Through my disobedience I am destroying the rest of my day – which is eternity… I am destroying it all…
Disobedience is possibly the worst of my pet hates!
When I ask a child to get something done and they make a decision to disobey me, I experience such a wave of sadness and disappointment that I can barely cope with the feeling. I do not often cry in anger. I do not often cry in sadness. But I very often cry in the frustration that is caused by disobedience.
And I have been reflecting on that today. You see, when a child disobeys an instruction is normally means that they have deliberately made a decision to rely on their own inferior knowledge to make decisions that will result in an inferior outcome, and this decision can lead to all sorts of problems.
For example, if I ask a child to get out of bed in the morning to get ready for school, they could choose to disobey me. If they disobey me, it means that they are deciding that their own comfort in bed in that moment is more important than making the necessary preparations for their school day that day. And what does that mean? Well, it means in the moment – while they are disobeying me and staying in bed – they are warm and cosy and quite relaxed. But it also means that when the day begins and they miss the bus, they could be late for school, and this will mean they get into trouble – either from me as their mother or their teachers at school. It could also mean that they forget to pack the appropriate books and equipment that they would need that day as they had less time to prepare. And this means that they may be uncomfortable for the rest of their day. And so, those few minutes of comfort, which came through their disobedience, caused them to experience a day’s worth of discomfort.

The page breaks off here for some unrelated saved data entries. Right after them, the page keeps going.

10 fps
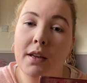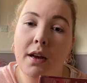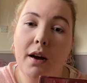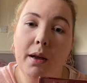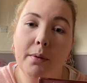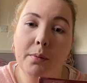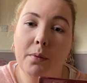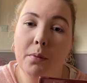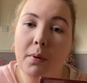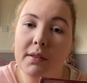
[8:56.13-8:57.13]
I
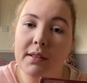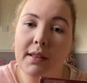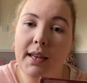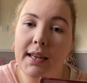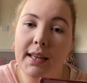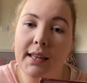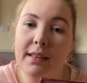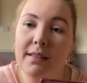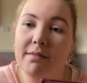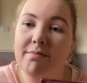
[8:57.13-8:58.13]
wasn't
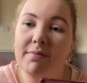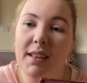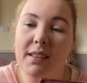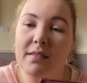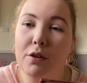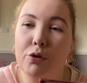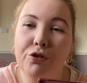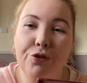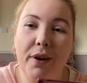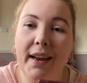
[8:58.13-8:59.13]
thinking that it looked
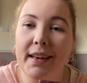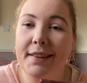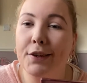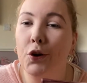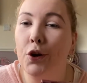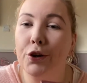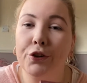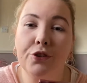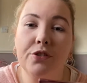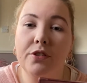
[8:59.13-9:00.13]
great. The
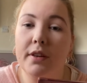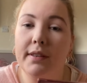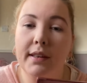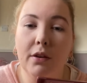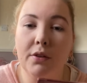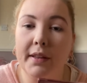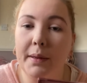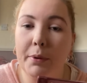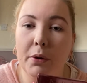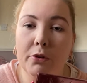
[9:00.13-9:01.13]
colours, it didn't look like they
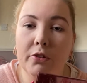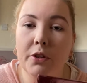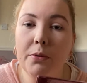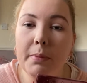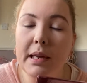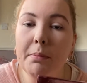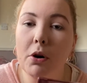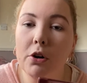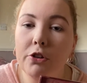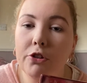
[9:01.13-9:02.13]
were going to suit me
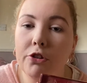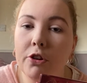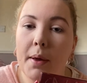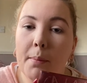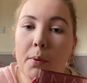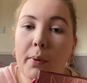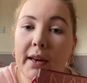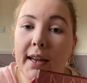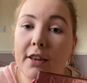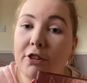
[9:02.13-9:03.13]
much, but when I
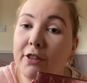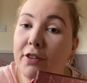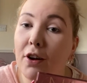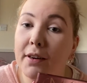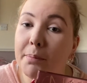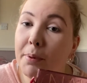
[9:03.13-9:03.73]
actually saw it in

And I have been reflecting on that today as I have been thinking about my Blessed Lord and how much I must disappoint Him through my own disobedience. I have always looked accusingly at Adam and Eve and their disobedience in the Garden of Eden and thought – shame on them. But how many times do I look at myself and consider all the sins of my own soul? How many times do I look inward at the millions of lies I have told in a lifetime, the millions of gossips I have shared, the trillions of complaints about others? How many times do I consider my own disobedience and consider how much I must frustrate my Beloved?

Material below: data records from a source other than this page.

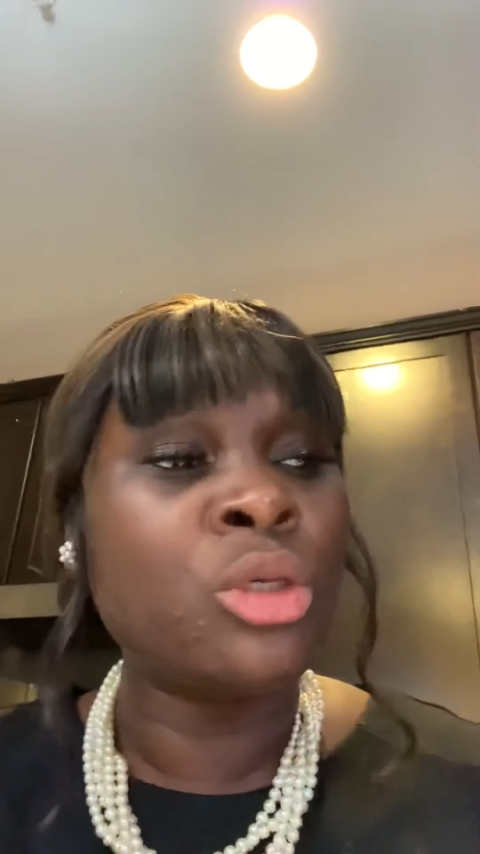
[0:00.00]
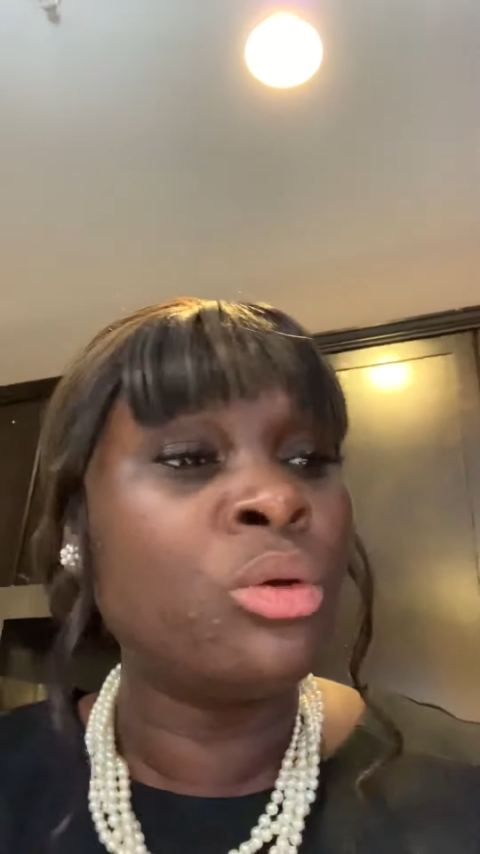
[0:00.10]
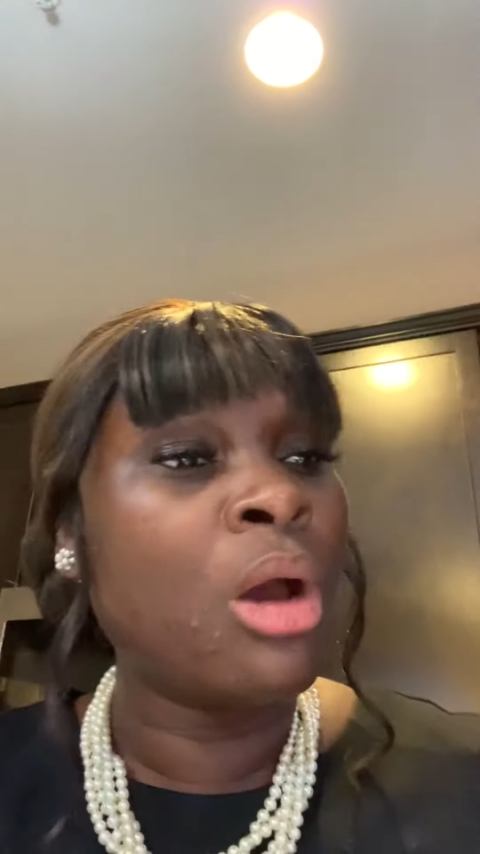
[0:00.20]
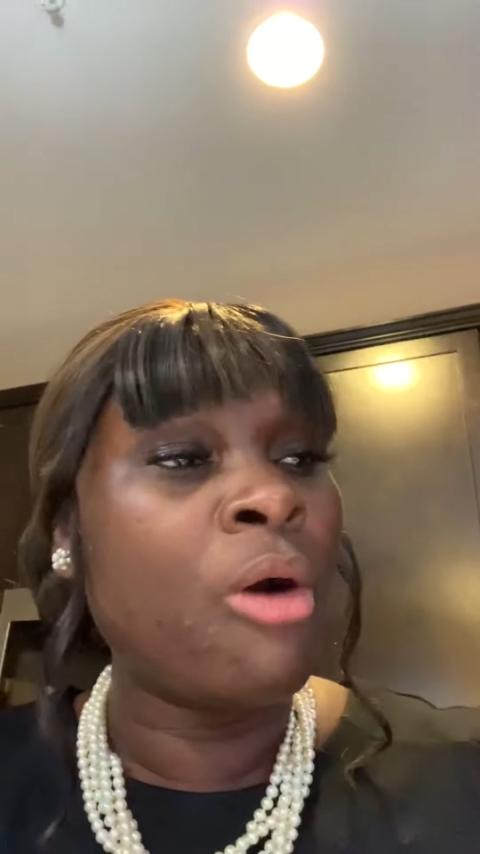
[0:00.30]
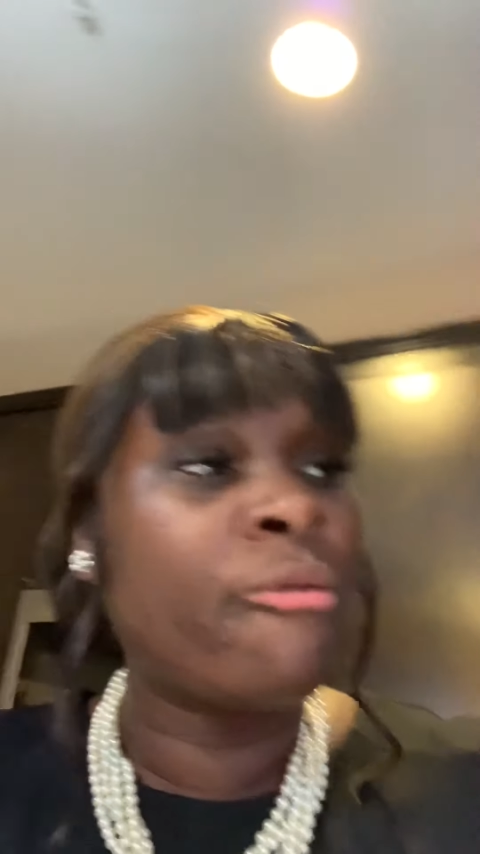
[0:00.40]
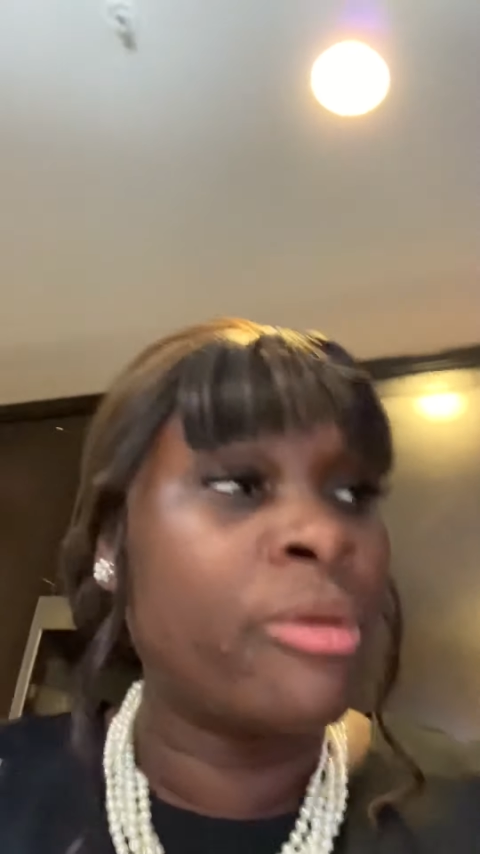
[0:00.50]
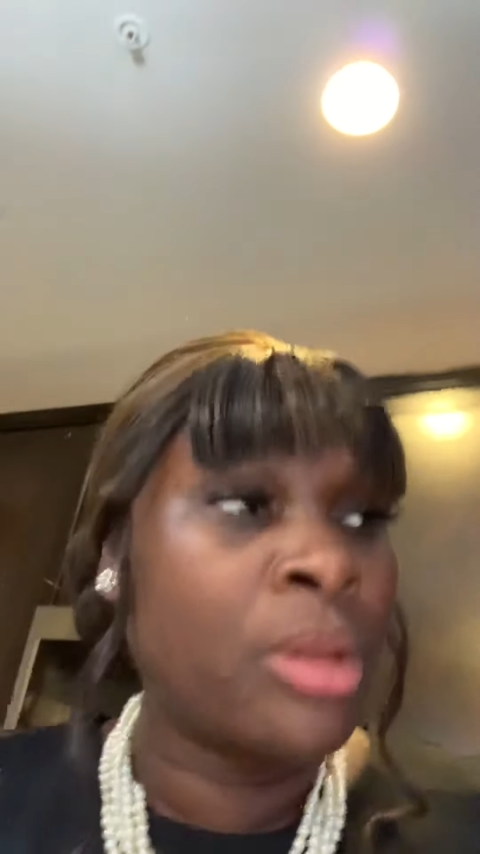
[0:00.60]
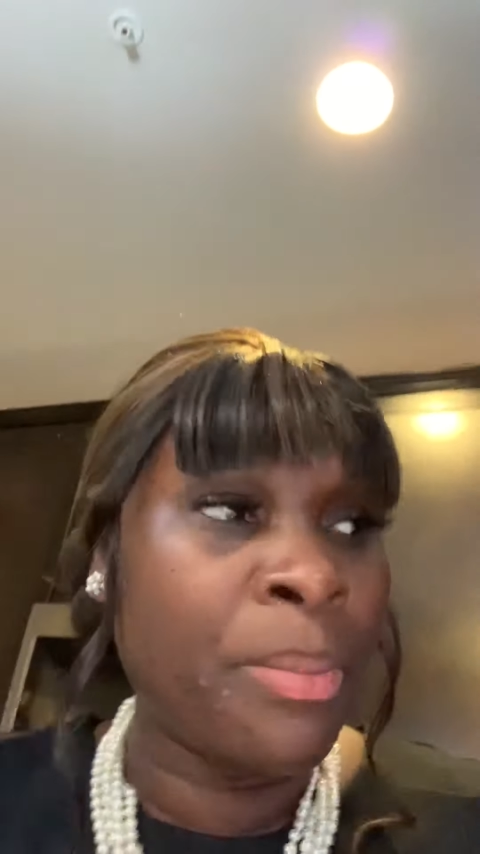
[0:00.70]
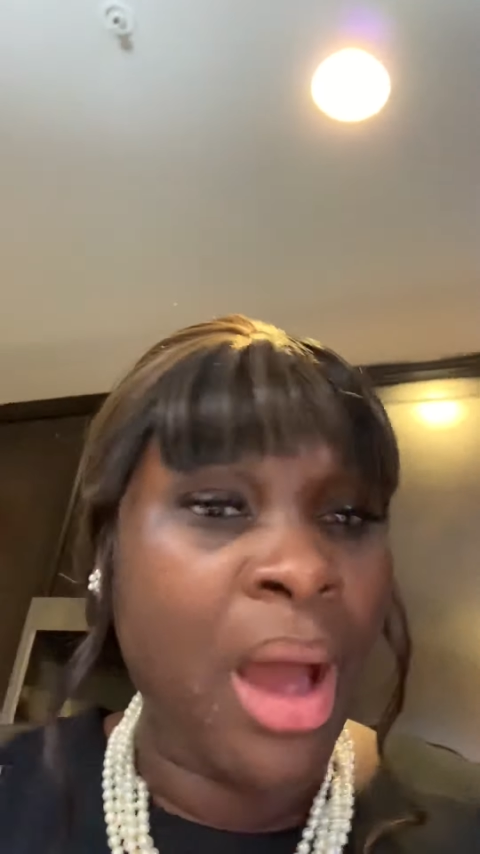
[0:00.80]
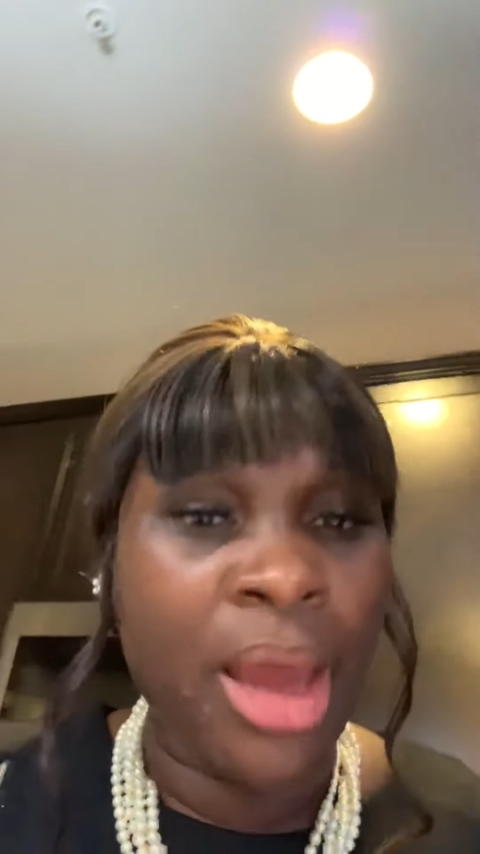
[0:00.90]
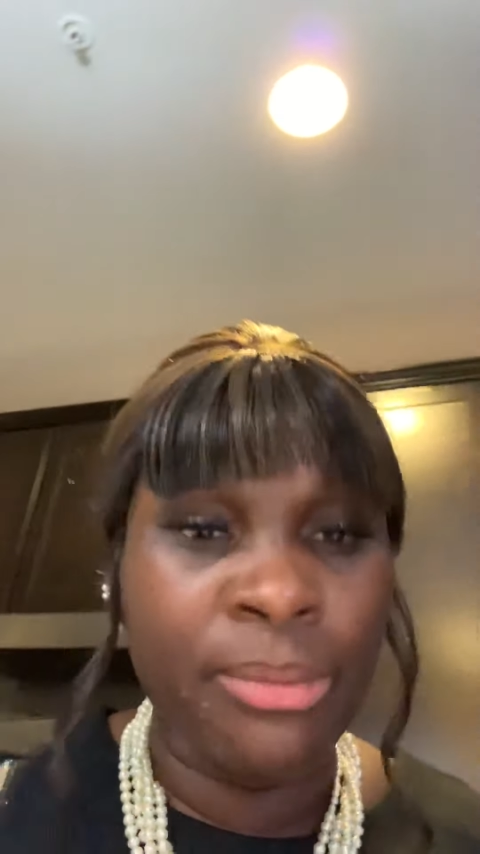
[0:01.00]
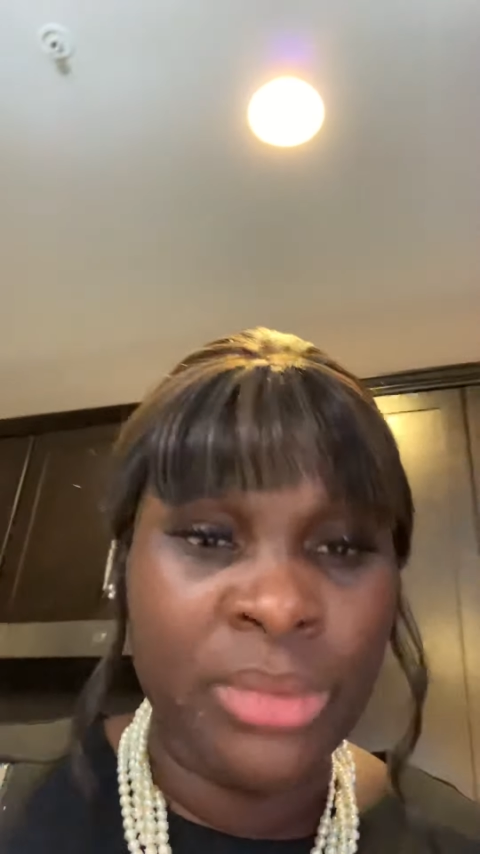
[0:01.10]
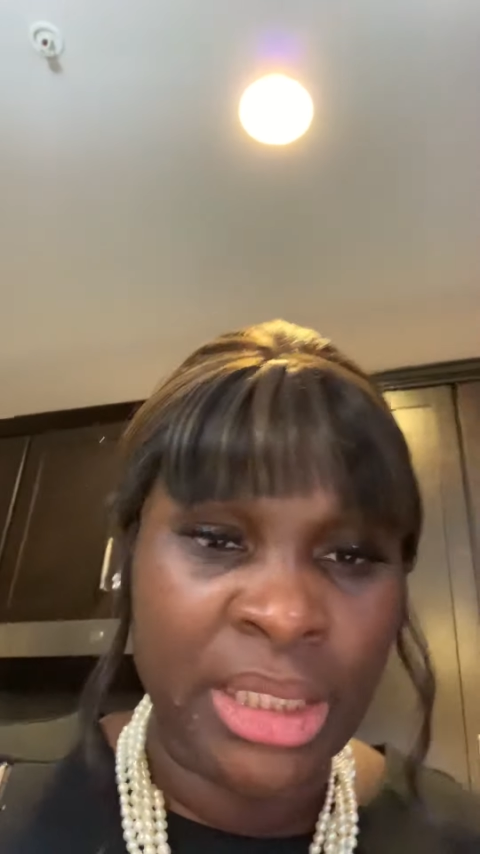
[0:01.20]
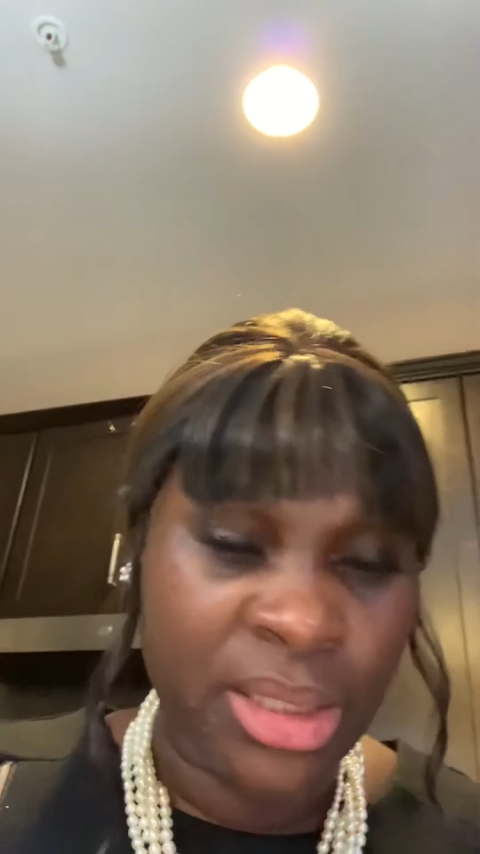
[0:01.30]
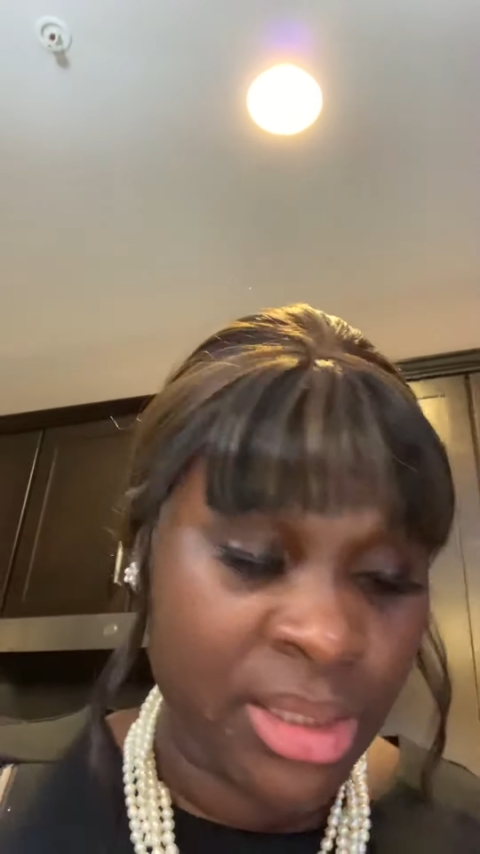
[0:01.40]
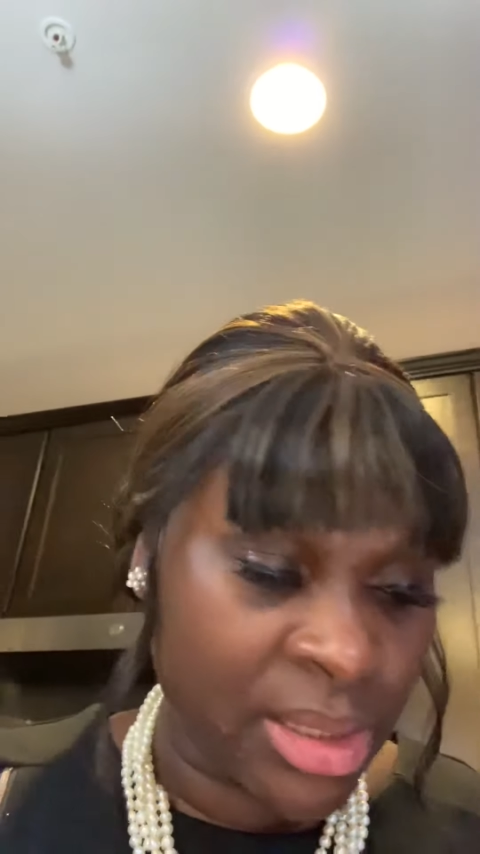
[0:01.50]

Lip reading: you go from the bottom to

And today, as I consider how far-reaching are the consequences of my disobedience, I hang my head in shame – for my Beloved does all things for me and for my GOOD and all He asks is that I obey Him. And all I spend my Earthly life doing is disobeying. And through that disobedience I am destroying the rest of my day – which is eternity… I am destroying it all…
For with prayer, I stand on Holy Ground where everything is clear. Here. At the Foot of the Cross.